**Entries provided**
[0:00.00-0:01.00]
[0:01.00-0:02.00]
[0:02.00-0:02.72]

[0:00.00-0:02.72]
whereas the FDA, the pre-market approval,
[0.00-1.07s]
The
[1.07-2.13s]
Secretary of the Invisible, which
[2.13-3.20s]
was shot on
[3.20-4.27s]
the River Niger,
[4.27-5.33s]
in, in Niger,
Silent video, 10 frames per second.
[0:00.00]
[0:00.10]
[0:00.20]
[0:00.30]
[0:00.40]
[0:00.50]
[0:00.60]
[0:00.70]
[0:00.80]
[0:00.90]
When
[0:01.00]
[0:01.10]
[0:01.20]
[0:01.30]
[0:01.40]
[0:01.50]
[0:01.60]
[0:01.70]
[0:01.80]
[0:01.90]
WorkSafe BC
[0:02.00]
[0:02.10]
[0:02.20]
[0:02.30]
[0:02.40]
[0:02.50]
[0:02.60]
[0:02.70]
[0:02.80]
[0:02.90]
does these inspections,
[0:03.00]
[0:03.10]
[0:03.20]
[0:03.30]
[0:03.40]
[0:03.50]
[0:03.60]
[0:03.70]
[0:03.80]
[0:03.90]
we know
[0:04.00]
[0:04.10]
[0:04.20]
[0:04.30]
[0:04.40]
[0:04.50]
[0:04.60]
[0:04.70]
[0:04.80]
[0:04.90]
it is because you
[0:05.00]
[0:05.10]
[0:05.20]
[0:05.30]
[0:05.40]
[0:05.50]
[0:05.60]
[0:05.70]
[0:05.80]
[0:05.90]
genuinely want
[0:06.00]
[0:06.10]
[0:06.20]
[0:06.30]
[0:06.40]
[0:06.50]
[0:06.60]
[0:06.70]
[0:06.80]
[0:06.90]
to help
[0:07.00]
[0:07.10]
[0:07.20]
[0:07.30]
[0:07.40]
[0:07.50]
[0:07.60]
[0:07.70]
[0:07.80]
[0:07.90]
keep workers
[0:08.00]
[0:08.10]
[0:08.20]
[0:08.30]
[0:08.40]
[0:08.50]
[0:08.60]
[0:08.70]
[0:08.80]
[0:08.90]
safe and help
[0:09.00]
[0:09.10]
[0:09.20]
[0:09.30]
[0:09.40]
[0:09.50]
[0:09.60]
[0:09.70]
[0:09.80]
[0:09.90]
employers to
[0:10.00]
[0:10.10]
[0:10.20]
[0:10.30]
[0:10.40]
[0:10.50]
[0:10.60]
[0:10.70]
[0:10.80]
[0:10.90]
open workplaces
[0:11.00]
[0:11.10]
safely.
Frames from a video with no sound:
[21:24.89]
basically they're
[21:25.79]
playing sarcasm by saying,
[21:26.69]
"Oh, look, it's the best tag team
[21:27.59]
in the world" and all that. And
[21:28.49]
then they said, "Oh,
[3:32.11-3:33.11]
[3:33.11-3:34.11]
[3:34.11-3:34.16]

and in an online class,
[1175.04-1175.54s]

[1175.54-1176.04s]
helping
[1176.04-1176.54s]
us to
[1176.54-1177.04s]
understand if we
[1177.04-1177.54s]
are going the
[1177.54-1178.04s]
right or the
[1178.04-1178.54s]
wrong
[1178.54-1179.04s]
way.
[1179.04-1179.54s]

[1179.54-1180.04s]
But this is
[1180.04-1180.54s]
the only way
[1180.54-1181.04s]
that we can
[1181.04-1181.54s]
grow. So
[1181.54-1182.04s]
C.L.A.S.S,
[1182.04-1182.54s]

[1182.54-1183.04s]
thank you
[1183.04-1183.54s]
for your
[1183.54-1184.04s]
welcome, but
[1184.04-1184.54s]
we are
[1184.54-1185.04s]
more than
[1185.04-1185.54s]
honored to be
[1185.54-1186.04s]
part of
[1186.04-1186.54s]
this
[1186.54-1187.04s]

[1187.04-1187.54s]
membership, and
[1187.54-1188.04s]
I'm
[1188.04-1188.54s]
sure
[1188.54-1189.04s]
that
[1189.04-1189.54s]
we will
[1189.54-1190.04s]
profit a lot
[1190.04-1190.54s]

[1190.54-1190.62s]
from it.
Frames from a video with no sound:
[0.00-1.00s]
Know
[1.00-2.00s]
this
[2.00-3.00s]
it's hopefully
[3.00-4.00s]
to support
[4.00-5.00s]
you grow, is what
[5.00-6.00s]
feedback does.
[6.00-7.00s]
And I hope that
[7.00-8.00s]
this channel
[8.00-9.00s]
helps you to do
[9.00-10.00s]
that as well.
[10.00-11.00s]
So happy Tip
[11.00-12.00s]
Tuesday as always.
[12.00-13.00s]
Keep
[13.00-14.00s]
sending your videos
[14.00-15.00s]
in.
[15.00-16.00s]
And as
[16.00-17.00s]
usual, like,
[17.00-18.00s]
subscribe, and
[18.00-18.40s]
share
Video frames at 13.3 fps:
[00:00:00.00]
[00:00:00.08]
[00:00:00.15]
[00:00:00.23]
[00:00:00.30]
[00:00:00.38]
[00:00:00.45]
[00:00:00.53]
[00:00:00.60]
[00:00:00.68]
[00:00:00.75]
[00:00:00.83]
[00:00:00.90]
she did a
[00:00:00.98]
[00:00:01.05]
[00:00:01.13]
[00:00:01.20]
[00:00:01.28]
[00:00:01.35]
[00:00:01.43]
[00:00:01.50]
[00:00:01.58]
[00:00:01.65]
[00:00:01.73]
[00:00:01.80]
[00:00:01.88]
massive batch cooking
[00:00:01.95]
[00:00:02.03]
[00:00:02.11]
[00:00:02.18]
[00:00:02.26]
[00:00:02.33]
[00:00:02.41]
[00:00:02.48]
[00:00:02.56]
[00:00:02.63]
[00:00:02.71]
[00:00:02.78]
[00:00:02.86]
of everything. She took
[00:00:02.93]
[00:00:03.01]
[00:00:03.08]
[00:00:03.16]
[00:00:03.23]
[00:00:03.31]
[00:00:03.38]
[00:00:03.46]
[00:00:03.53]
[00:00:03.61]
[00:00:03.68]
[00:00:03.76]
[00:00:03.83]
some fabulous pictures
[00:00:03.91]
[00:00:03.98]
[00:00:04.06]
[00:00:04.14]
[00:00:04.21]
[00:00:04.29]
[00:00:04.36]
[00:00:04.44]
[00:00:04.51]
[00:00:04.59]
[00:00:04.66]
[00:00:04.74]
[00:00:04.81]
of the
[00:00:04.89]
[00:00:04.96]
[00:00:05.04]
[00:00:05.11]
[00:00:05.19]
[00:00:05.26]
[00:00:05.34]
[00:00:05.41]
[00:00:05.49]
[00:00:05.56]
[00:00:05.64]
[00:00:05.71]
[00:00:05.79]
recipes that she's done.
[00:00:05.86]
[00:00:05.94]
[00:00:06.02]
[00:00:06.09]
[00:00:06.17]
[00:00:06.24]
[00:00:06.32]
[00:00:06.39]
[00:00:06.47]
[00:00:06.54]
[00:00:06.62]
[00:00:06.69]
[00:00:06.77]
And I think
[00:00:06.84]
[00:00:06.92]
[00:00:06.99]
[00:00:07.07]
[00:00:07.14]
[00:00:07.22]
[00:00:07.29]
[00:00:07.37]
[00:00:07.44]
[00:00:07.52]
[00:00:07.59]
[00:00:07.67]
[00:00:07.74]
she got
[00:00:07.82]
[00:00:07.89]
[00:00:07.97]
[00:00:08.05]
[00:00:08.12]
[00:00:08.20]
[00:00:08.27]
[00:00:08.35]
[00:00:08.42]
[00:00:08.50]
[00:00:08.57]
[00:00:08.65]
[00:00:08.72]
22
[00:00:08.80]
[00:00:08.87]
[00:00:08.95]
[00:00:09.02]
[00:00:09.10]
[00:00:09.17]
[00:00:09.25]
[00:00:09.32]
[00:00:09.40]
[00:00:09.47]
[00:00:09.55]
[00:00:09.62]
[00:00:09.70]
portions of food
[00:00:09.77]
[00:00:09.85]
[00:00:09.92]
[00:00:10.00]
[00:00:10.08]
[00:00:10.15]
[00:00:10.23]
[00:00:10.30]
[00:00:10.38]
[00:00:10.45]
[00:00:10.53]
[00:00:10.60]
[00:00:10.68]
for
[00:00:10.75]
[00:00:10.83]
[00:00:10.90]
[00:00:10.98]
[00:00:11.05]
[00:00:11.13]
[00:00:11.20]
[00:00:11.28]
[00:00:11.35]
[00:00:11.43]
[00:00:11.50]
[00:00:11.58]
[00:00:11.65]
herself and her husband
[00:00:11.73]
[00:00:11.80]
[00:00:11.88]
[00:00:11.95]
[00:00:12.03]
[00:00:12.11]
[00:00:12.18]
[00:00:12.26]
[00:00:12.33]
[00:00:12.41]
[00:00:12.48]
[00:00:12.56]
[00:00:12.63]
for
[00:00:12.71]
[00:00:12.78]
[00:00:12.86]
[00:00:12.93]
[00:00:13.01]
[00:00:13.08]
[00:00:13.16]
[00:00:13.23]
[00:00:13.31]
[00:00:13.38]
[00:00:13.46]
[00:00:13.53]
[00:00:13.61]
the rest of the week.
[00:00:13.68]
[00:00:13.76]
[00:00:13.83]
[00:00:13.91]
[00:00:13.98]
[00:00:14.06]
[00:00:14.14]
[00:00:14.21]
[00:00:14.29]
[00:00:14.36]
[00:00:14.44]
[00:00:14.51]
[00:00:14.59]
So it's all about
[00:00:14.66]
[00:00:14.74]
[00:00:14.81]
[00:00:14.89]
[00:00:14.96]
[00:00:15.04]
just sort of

**Your objective**
What are the lines above, starting at the one with "[00:00:03.16]" and ending at the one with "[00:00:09.02]"? Give them again exactly, and only them.

**Exercise response**
[00:00:03.16]
[00:00:03.23]
[00:00:03.31]
[00:00:03.38]
[00:00:03.46]
[00:00:03.53]
[00:00:03.61]
[00:00:03.68]
[00:00:03.76]
[00:00:03.83]
some fabulous pictures
[00:00:03.91]
[00:00:03.98]
[00:00:04.06]
[00:00:04.14]
[00:00:04.21]
[00:00:04.29]
[00:00:04.36]
[00:00:04.44]
[00:00:04.51]
[00:00:04.59]
[00:00:04.66]
[00:00:04.74]
[00:00:04.81]
of the
[00:00:04.89]
[00:00:04.96]
[00:00:05.04]
[00:00:05.11]
[00:00:05.19]
[00:00:05.26]
[00:00:05.34]
[00:00:05.41]
[00:00:05.49]
[00:00:05.56]
[00:00:05.64]
[00:00:05.71]
[00:00:05.79]
recipes that she's done.
[00:00:05.86]
[00:00:05.94]
[00:00:06.02]
[00:00:06.09]
[00:00:06.17]
[00:00:06.24]
[00:00:06.32]
[00:00:06.39]
[00:00:06.47]
[00:00:06.54]
[00:00:06.62]
[00:00:06.69]
[00:00:06.77]
And I think
[00:00:06.84]
[00:00:06.92]
[00:00:06.99]
[00:00:07.07]
[00:00:07.14]
[00:00:07.22]
[00:00:07.29]
[00:00:07.37]
[00:00:07.44]
[00:00:07.52]
[00:00:07.59]
[00:00:07.67]
[00:00:07.74]
she got
[00:00:07.82]
[00:00:07.89]
[00:00:07.97]
[00:00:08.05]
[00:00:08.12]
[00:00:08.20]
[00:00:08.27]
[00:00:08.35]
[00:00:08.42]
[00:00:08.50]
[00:00:08.57]
[00:00:08.65]
[00:00:08.72]
22
[00:00:08.80]
[00:00:08.87]
[00:00:08.95]
[00:00:09.02]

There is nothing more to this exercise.